Further examination of antibiotic-treated mice revealed that the initial establishment of the helminth as infective tissue migratory larvae. We additionally demonstrated a role for the bacterial microbiota in driving the early mobilisation of myeloid cells from the bone marrow, and for helminth-associated production of local IFNγ. These data indicated that the early response to Hpb infection, including IFNγ production, may be driven by an increased translocation of bacterial across the epithelial barrier, a finding that correlated with the observation of a transient increase in epithelial permeability following Hpb infection. Hpb-induced epithelial damage has recently been reported by Hu et al.41, who additionally identified small proline rich protein 2A (SPRR2A) as a distinct anti-microbial peptide that is upregulated in response to Hpb infection to limit the dissemination of intestinal bacteria to the underlying MLN. An IFNγ signature, together with natural killer (NK) cells recruitment from the circulation, has been previously reported to occur at the time when Hpb larvae penetrates the intestinal wall42. In this study, NK cells were not found to impact on larval fitness following antibiotic treatment, however the IFNγ response did aid in limiting tissue damage42. Moreover, IFNγ has been reported to drive a foetal-like reversion of intestinal stem cells located within the crypts close to penetrative larvae, supporting the hypothesis that the IFNγ response may serve to limit larval-induced tissue damage. Based on these reports, further studies investigating whether microbiota dissemination is necessary for the IFNγ-driven reparative processes following Hpb infection, or bacteria contained within the intestinal lumen is sufficient for this process, would be of great interest. We also noted that the intestinal microbiota was necessary to promote the early mobilisation of myeloid cells around tissue-dwelling larvae following Hpb infection. This was unlikely to account for altered host resistance in antibiotic-treated mice, as depletion of these cells in SPF mice did not impact on larval number or migration in a Baermann assay. However, whether IFNγ plays a role in this process remains undetermined.

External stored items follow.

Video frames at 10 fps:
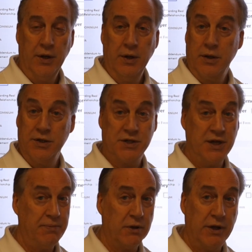Because
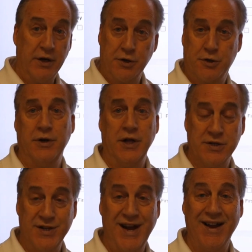typically an attorney
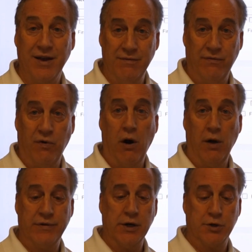is not
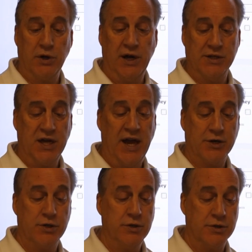involved in a
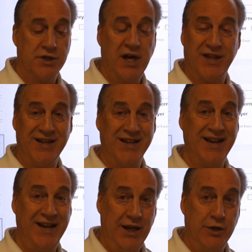transaction. There's nothing that
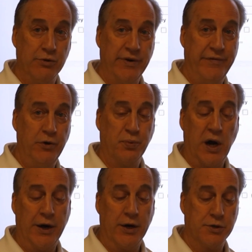they need to review
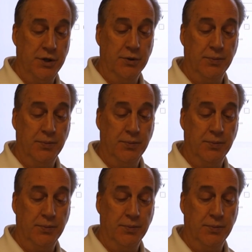prior to.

We next investigated whether increased Hpb burdens in the absence of a complex microbiota may result from a role for intestinal bacteria in regulating intestinal physiology. Larval forms of Hpb preferentially invade the proximal regions of the small intestine22,26, with adult worms residing in a similar location following their exit from the tissues26,43. Although the exact reasons for this site selection are unknown, hypotheses include the duodenum being a rich source of nutrients, and a potential action of bile as a host cue stimulating larval invasion44. We therefore asked whether the presence or absence of a microbiota impacted on the distribution of invasive Hpb larvae throughout the small intestine. We found a greater distribution of larvae within the upper two-thirds of the intestinal wall of antibiotic-treated compared to SPF mice, indicating a smaller proportion of larvae are forced to enter the tissue at more distal portions of the small intestine when a complex microbiota is absent. Based on these findings, we explored the possibility that the microbiota affected larval distribution in the small intestine due to changes in motility. Intestinal motility is driven by smooth muscle contractions that are highly co-ordinated by signals from the enteric nervous system (ENS) and is impacted by both the availability of neurotransmitters as well as the presence of inflammatory cytokines45,46. The bacterial microbiota has been identified as an important modulator of the ENS; with germ-free mice exhibiting both reduced nerve densities and altered neural excitability within the intestine47,48. Based on reports of disrupted neuro-muscular alterations and reduced colonic transit time in microbiota-depleted mice12,32, we reasoned similar alterations were likely to be present in the small intestine. Indeed, both antibiotic-treated and germ-free mice exhibited a slower transit time through the small intestine, alongside alterations to spontaneous jejunal smooth muscle contractions. Correlating with this, we noted reduced levels of ACh within the small intestinal lumen and tissue of antibiotic-treated mice. This observation aligns with prior reports of reduced ACh availability in the colonic tissue of germ-free mice49.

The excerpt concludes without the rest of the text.